(From con-gelo, to freeze). Frozen or frost bitten. Persons thus affected by the cold are compared to cataleptic patients, but still there is much difference between the diseases.

When a man is benumbed with cold, and he attempts to warm himself at the fire, the parts exposed to the heat are painful, and a mortification is the general consequence. Thus frozen fruit, if put into water nearly freezing, recovers; but in warm water, or in a warm place, soon rots. Those who are severely affected with cold, should first put the frozen part into cold water, or cover it with snow; and next into water somewhat above the freezing point, until a sense of warmth is perceived, or some degree of motion returns. At this time a little warm wine, mixed with camomile tea, may be drunk, and the warmth gradually increased. A mortification will be in this way avoided.

When travellers begin to be drowsy in the cold, they should redouble their speed to extricate themselves from danger; for though their sleepiness is urgent, it is always fatal.

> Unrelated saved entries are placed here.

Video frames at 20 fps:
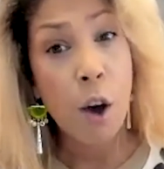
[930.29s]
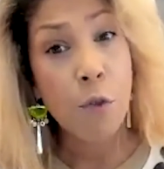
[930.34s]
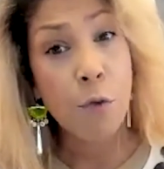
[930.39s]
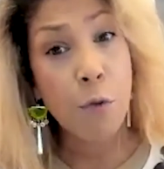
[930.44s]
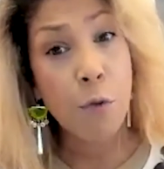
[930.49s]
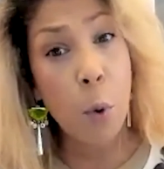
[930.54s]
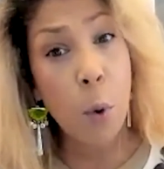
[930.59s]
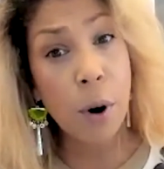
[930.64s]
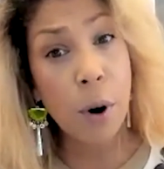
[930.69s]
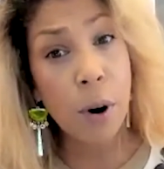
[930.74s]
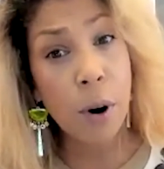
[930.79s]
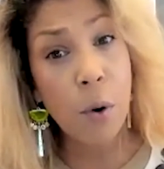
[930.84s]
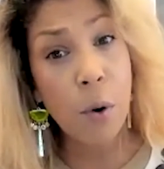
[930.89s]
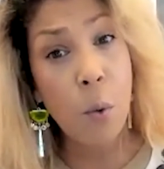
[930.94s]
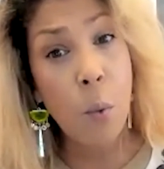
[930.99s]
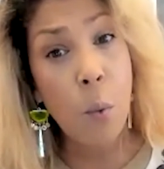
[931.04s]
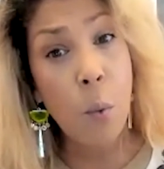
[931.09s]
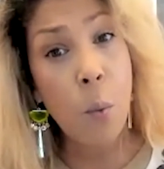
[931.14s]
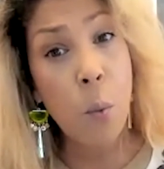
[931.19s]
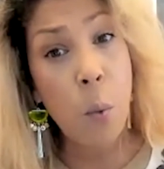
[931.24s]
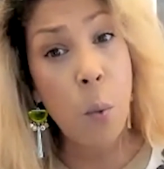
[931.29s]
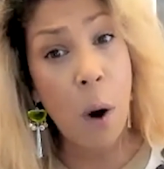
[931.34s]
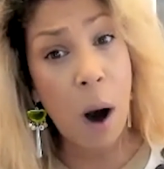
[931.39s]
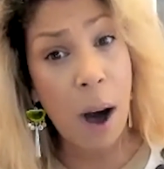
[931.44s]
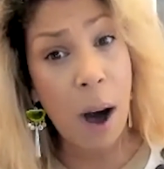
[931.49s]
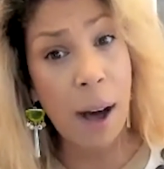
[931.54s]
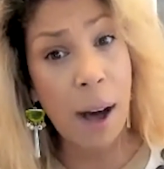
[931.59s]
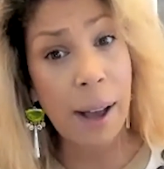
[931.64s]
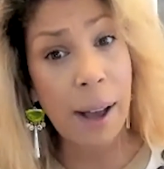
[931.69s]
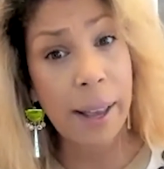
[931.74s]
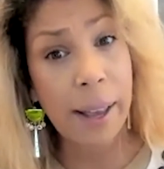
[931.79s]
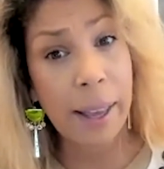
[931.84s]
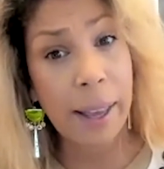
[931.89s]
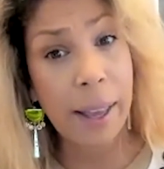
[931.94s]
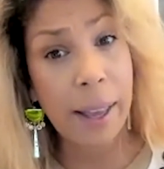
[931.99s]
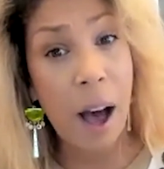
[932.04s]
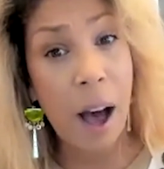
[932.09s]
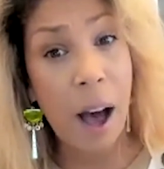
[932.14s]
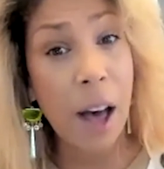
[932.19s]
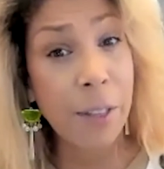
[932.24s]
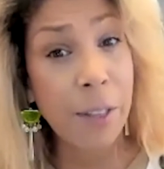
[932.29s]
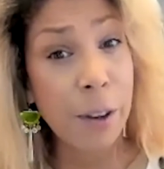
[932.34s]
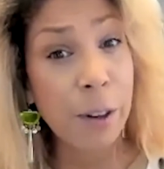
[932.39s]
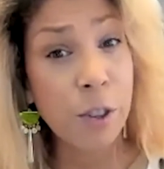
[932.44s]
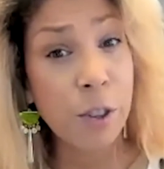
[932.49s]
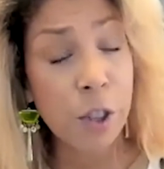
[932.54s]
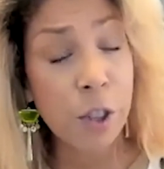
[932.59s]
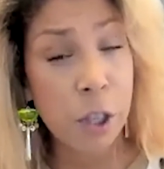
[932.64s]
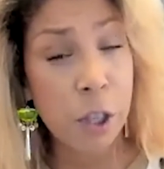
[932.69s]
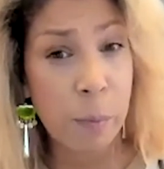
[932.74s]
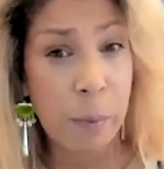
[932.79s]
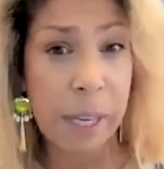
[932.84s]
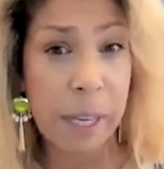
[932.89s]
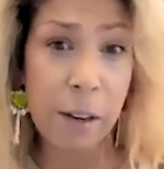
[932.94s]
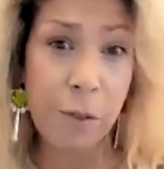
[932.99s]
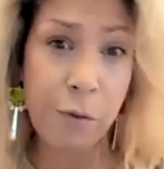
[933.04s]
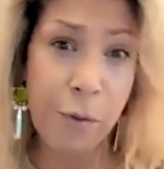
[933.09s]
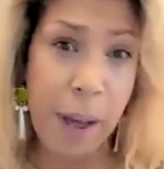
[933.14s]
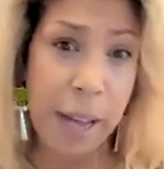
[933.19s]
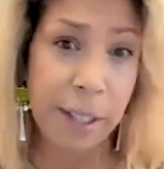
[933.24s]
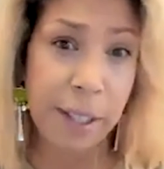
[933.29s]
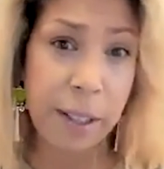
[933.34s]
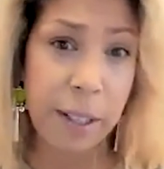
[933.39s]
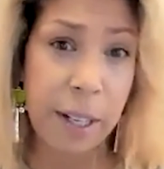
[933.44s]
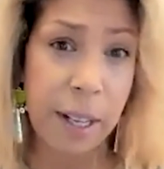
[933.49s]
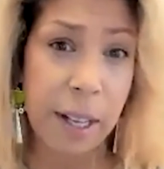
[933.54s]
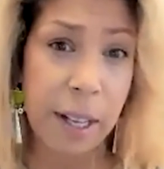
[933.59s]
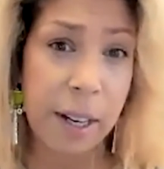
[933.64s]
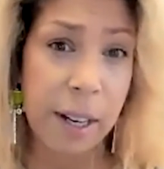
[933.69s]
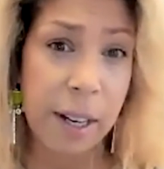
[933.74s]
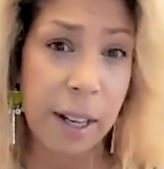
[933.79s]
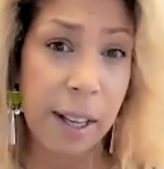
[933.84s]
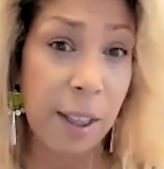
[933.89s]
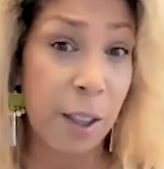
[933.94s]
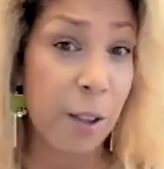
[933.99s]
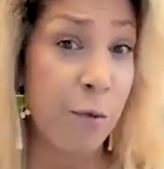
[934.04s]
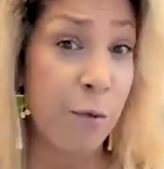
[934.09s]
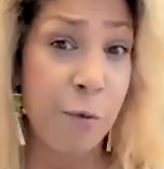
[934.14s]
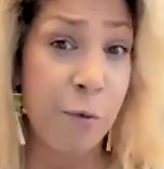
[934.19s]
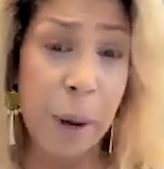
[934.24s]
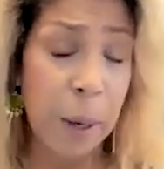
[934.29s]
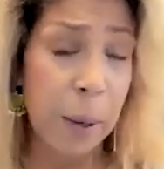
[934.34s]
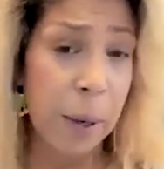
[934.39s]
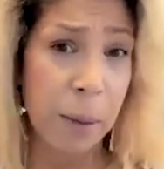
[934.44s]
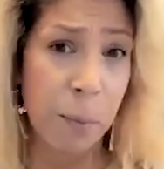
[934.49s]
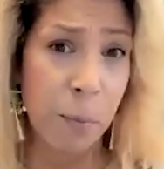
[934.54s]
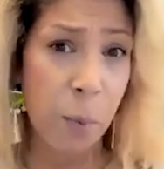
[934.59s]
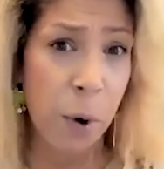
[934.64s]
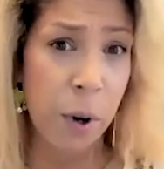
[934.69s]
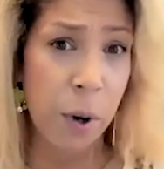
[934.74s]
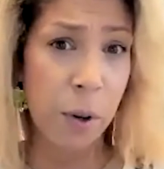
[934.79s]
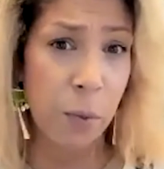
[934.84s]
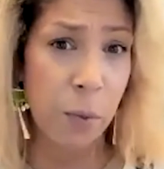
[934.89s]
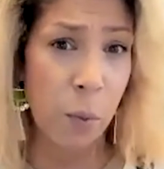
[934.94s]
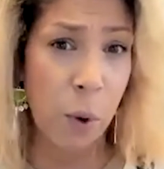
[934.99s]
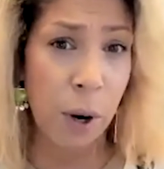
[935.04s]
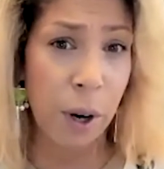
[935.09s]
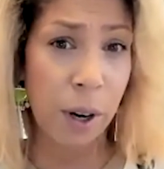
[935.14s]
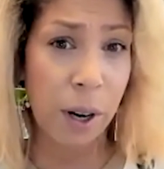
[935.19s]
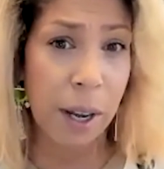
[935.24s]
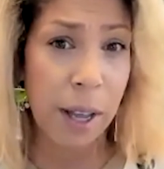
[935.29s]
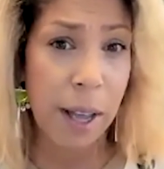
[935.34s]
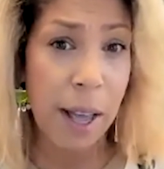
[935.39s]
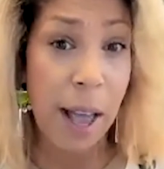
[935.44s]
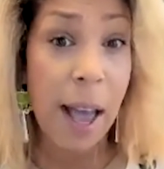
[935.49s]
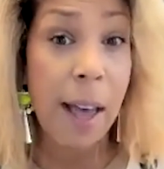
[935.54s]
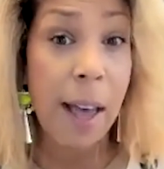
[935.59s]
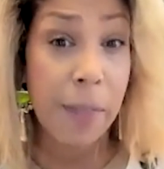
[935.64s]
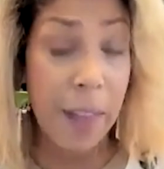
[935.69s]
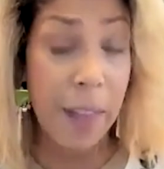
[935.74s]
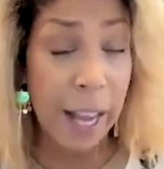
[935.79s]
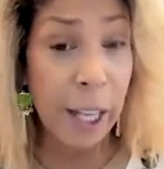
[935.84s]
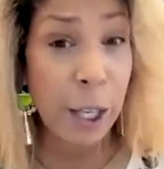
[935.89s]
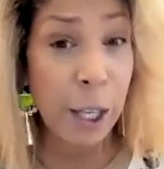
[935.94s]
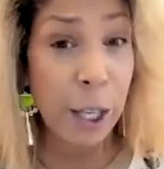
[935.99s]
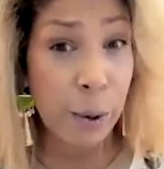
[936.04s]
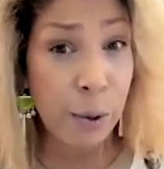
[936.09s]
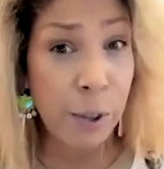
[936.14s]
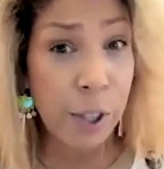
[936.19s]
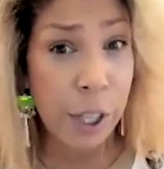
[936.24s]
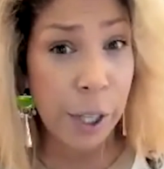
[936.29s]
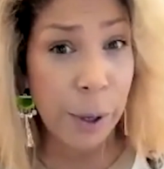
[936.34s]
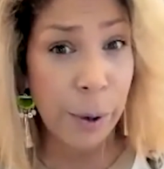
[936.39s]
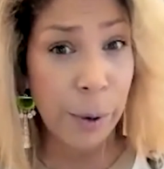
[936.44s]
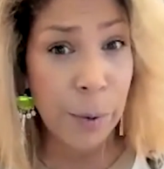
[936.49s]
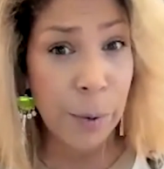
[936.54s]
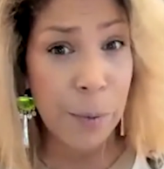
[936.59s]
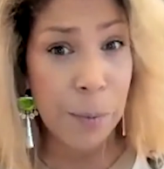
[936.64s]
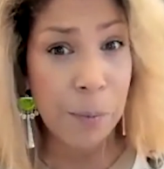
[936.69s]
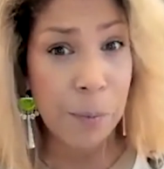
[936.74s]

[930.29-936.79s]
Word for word: for why others should be invested in the very important work that you do.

The heat of our bodies, when in health, very commonly exceeds that of the ambient air: a considerable degree of cold is consequently required to freeze our fluids, and the extremities are the first affected, as most distant from the centre. When a mortification from cold approaches, the part affected by it is first pale, then red: this redness is attended with a troublesome pain and a violent itching; after which the colour becomes almost purple, and at last black.

In these cases, the parts, by their sedative powers of the cold, are deprived of life; or at least their irritability is suspended, and consequently accumulated. Should heat be applied, the excessive action, which is the consequence, soon induces mortification, that would otherwise be avoided. By introducing the heat gradually, the accumulated irritability is sufficient to restore the life of the part. When gangrene has actually taken place, the increased action of the vessels, as usual in such instances, is excited to separate the morbid from the sound part. There is not the slightest evidence, that the organic structure is destroyed by the expansion of the fluids during congelation.

See Tissot's Advice to the People; Van Swieten's Com. on Boerh. Aph. 422, 427, 454; Med. Mus. vol. i. p. 71.